What makes content informationally new
Concretely, there are categories of content that produce high information gain systematically. Not because they’re formulas — but because by nature they introduce something generic content can’t replicate.
Original data — a survey run with your own clients, a benchmark on a sample you analyzed yourself, a measurement no one else has published. It doesn’t have to be academic research: a data point gathered from your professional practice is still a data point that exists nowhere else.
Documented observations — have you noticed that AI answers on a given topic always cite the same three sources? Have you seen a pattern in how Perplexity treats local queries versus national ones? Those observations, when documented, are pure information gain.
Unestablished connections — if nobody has written about how tokenization affects the visibility of brands whose names are made of words that are rare in Italian, and you do it with supporting data, you have very high information gain on that specific intersection.
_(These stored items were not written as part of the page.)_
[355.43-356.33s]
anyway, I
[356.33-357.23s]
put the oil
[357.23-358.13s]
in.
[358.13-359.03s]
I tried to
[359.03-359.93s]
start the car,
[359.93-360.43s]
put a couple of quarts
Perspectives that contradict the consensus with evidence — not the professional contrarian, but someone who brings data against an established narrative. The model has already read the mainstream version of the topic. The version that challenges it with concrete proof is the one that adds something.
The test you can run before publishing
Before publishing any key piece of content, do this: search the topic on Google and read the first ten results. Then ask yourself a single question: does my content introduce at least one element — a data point, an observation, a connection — that none of these ten articles has?
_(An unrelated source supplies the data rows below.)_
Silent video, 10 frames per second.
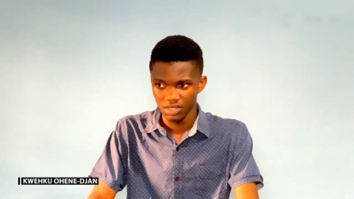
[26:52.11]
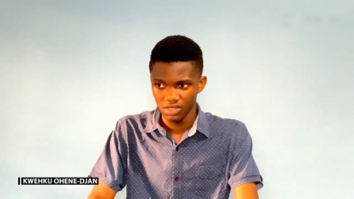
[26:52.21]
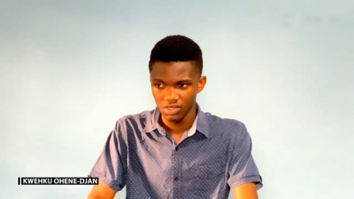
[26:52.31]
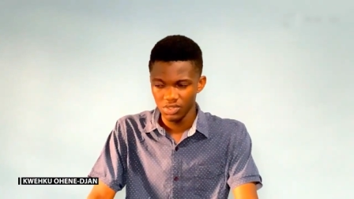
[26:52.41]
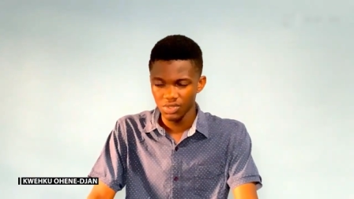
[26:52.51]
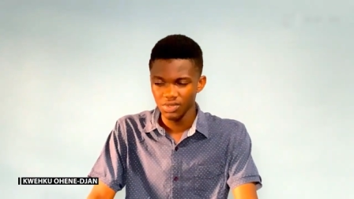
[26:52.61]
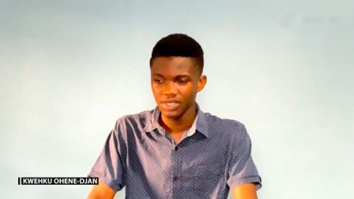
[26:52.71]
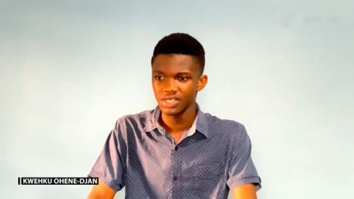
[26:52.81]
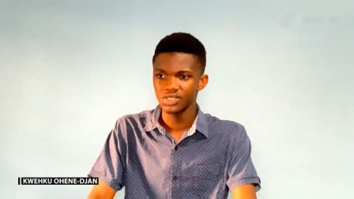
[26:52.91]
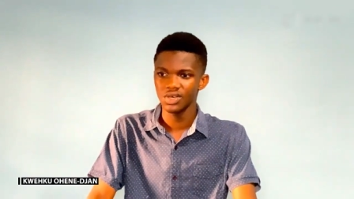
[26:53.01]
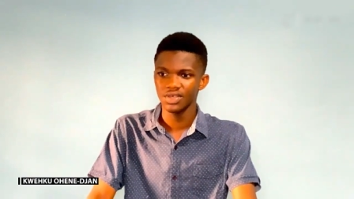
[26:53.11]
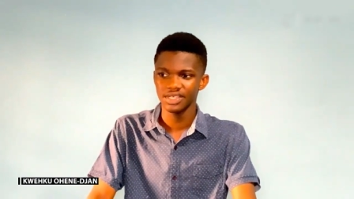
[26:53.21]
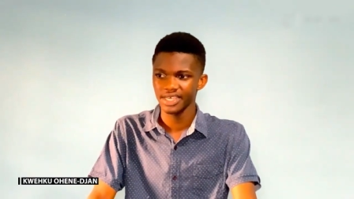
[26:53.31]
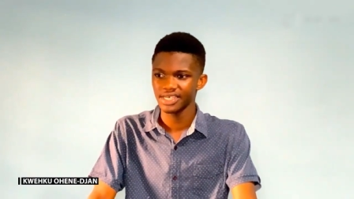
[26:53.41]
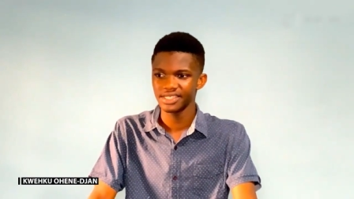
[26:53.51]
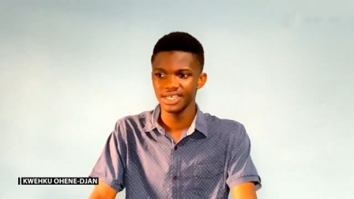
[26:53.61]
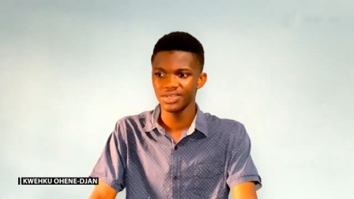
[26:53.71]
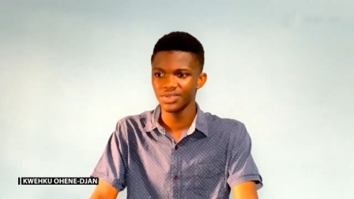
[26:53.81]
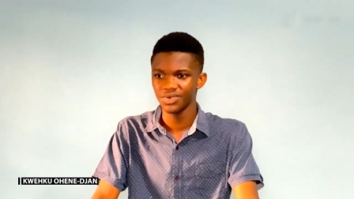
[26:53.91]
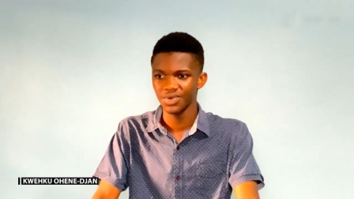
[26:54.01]
So he saw this and he
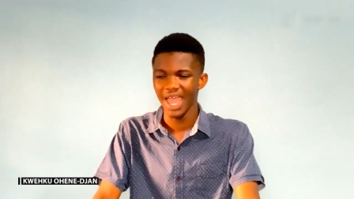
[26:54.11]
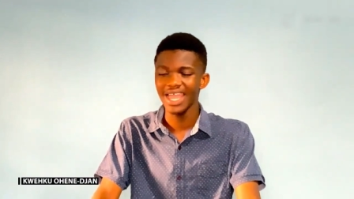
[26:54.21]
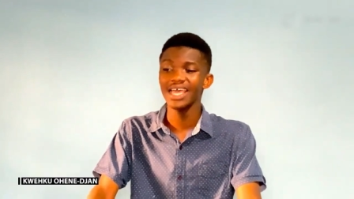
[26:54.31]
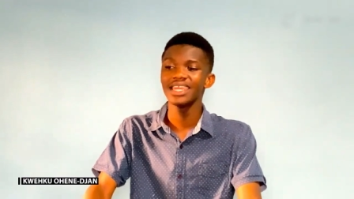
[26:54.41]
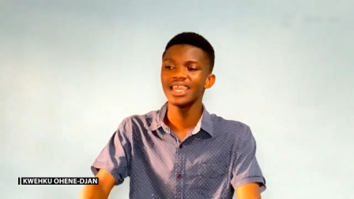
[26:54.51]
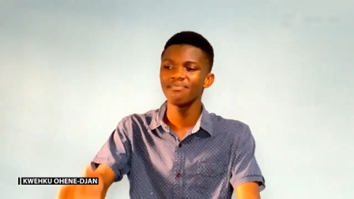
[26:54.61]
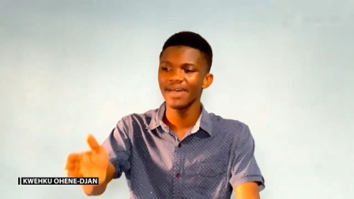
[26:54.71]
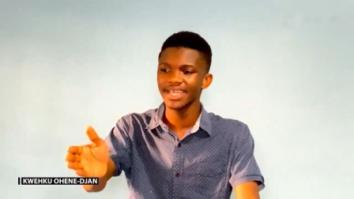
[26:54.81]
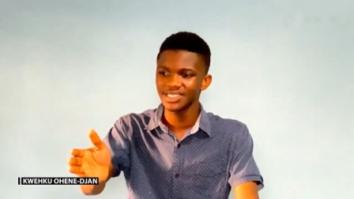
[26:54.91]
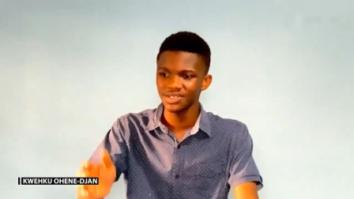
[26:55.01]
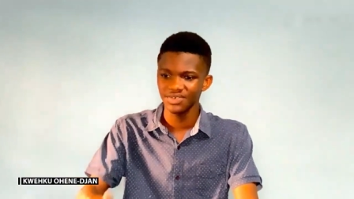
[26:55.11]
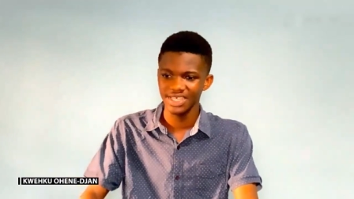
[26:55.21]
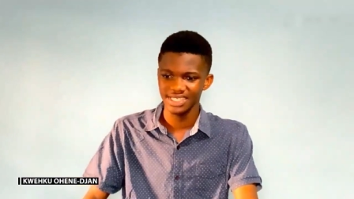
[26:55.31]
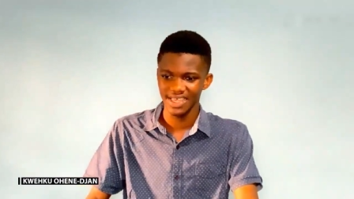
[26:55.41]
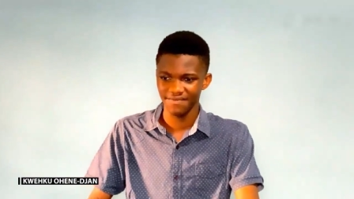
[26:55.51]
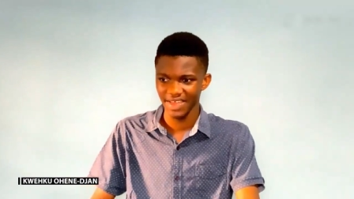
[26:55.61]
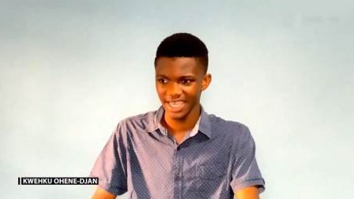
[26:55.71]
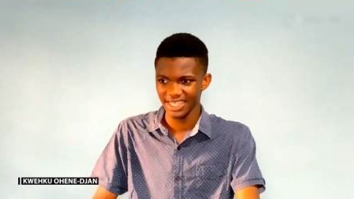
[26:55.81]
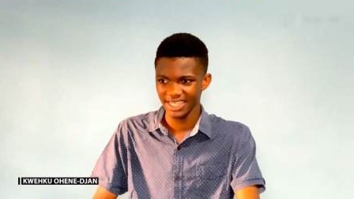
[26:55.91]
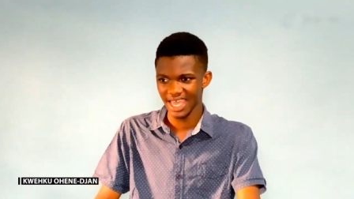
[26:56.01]
said, No, I can't let my children suffer
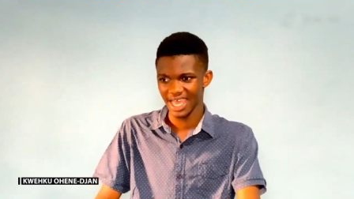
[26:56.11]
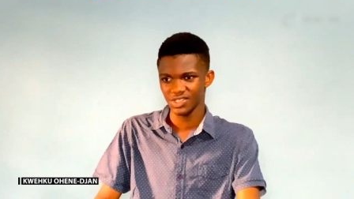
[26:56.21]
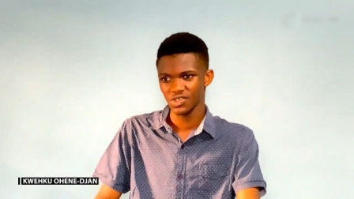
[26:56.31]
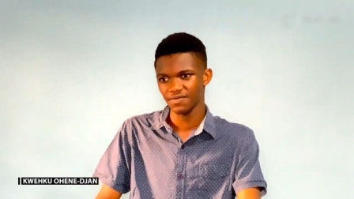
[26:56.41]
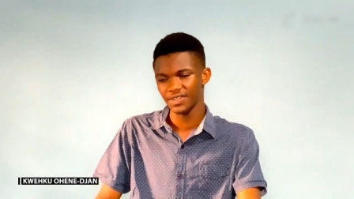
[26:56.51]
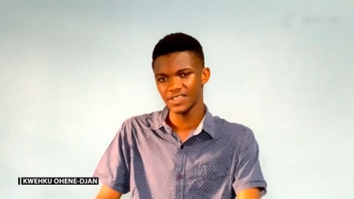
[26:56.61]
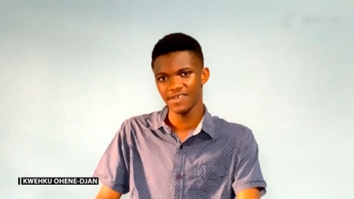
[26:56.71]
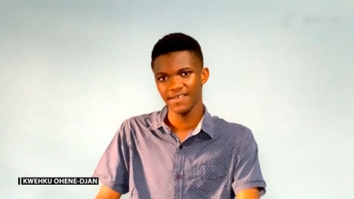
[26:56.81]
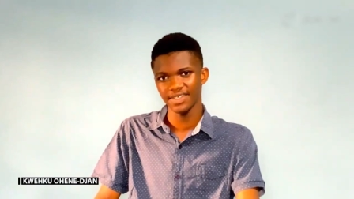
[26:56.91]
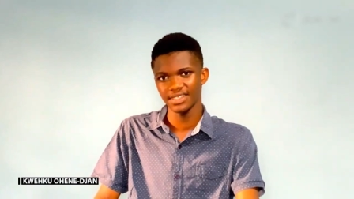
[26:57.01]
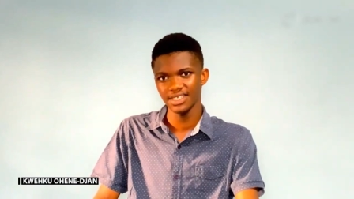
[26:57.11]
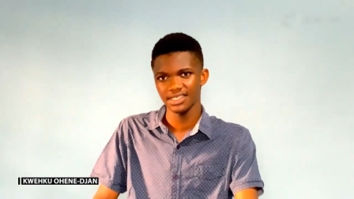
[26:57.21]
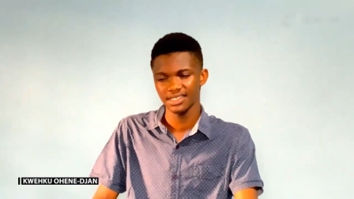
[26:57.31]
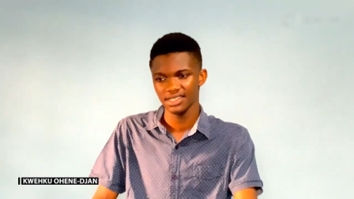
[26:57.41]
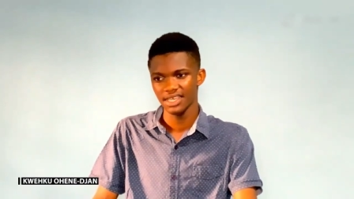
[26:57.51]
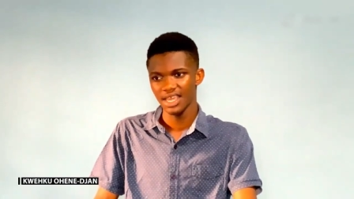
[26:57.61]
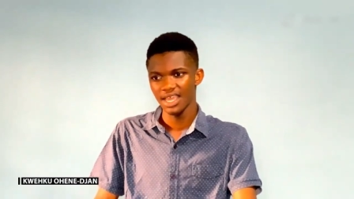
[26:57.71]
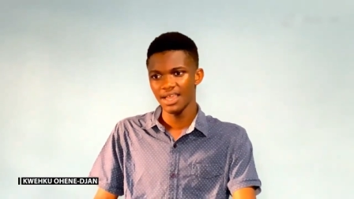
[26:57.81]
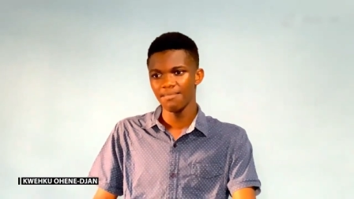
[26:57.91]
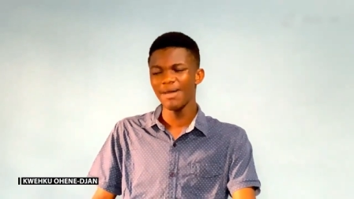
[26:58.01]
in the hands of these Pharisees.
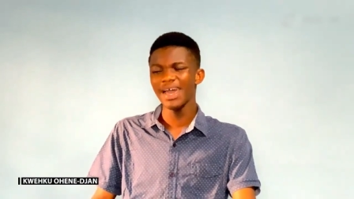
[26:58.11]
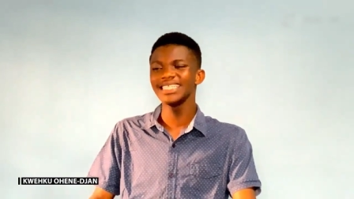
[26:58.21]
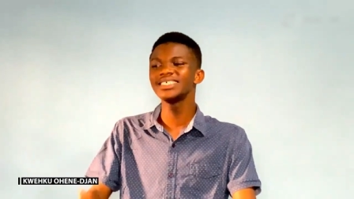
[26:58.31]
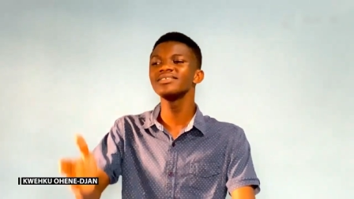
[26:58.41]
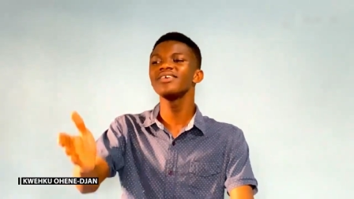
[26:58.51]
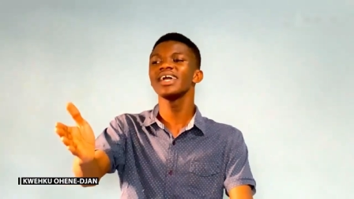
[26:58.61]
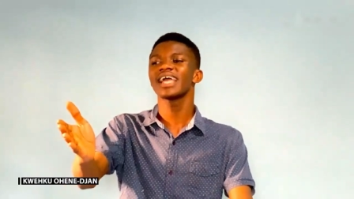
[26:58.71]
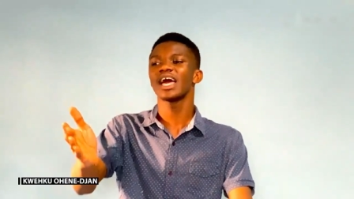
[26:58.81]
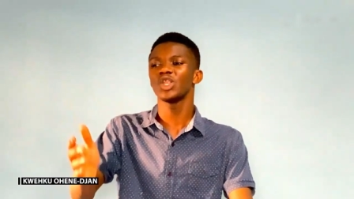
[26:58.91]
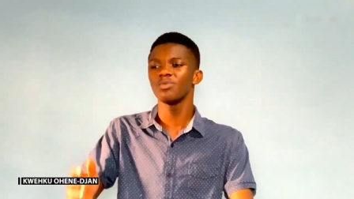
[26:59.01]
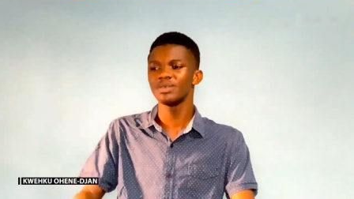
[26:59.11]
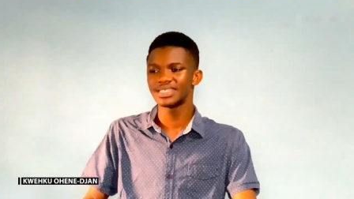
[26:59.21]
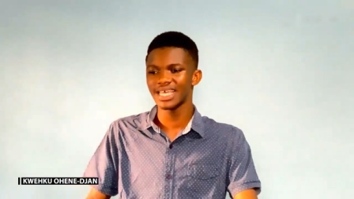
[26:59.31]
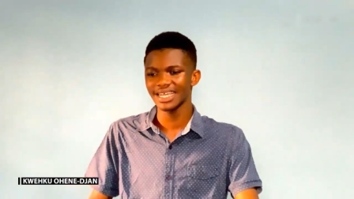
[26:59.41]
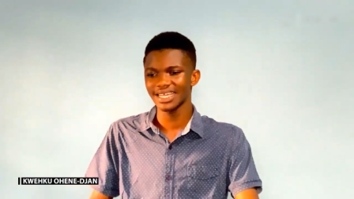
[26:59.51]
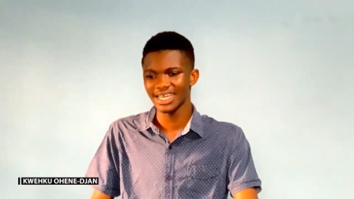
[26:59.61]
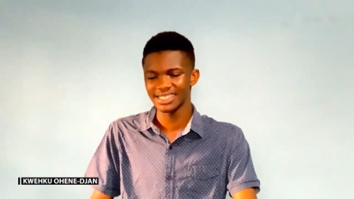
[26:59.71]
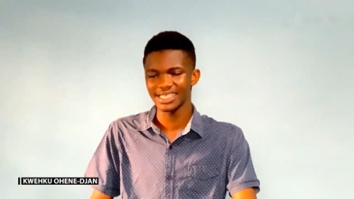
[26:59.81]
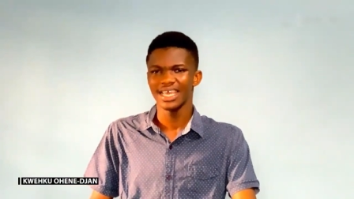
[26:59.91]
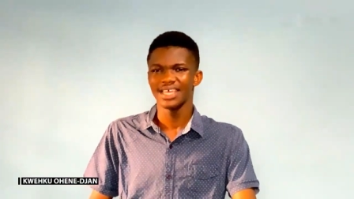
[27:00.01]
My children cannot be stagnant.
If the answer is no, don’t publish until you’ve added that element. Not because the content is “bad” — it can be very well written. But because, for an AI system that measures informational novelty, it has exactly the same value as the other ten.
For already-published content, the same review applies: identify the pieces that say what everyone says, and add your data. Even a single original data point turns content at high risk of redundancy into content with a reason to be cited.
The operational framework is this:
- Pick the five most important pieces of content on your site for AI visibility
- For each one, run the ten-results test
- Identify what you can add: a data point from your own practice, a documented observation, a comparison nobody has made
- Add that element before any other technical optimization
AI doesn’t cite those who repeat. It cites those who add something it can’t find elsewhere. And the good news is that to do it you don’t need to become an academic researcher — you just need to stop writing what everyone else has already written.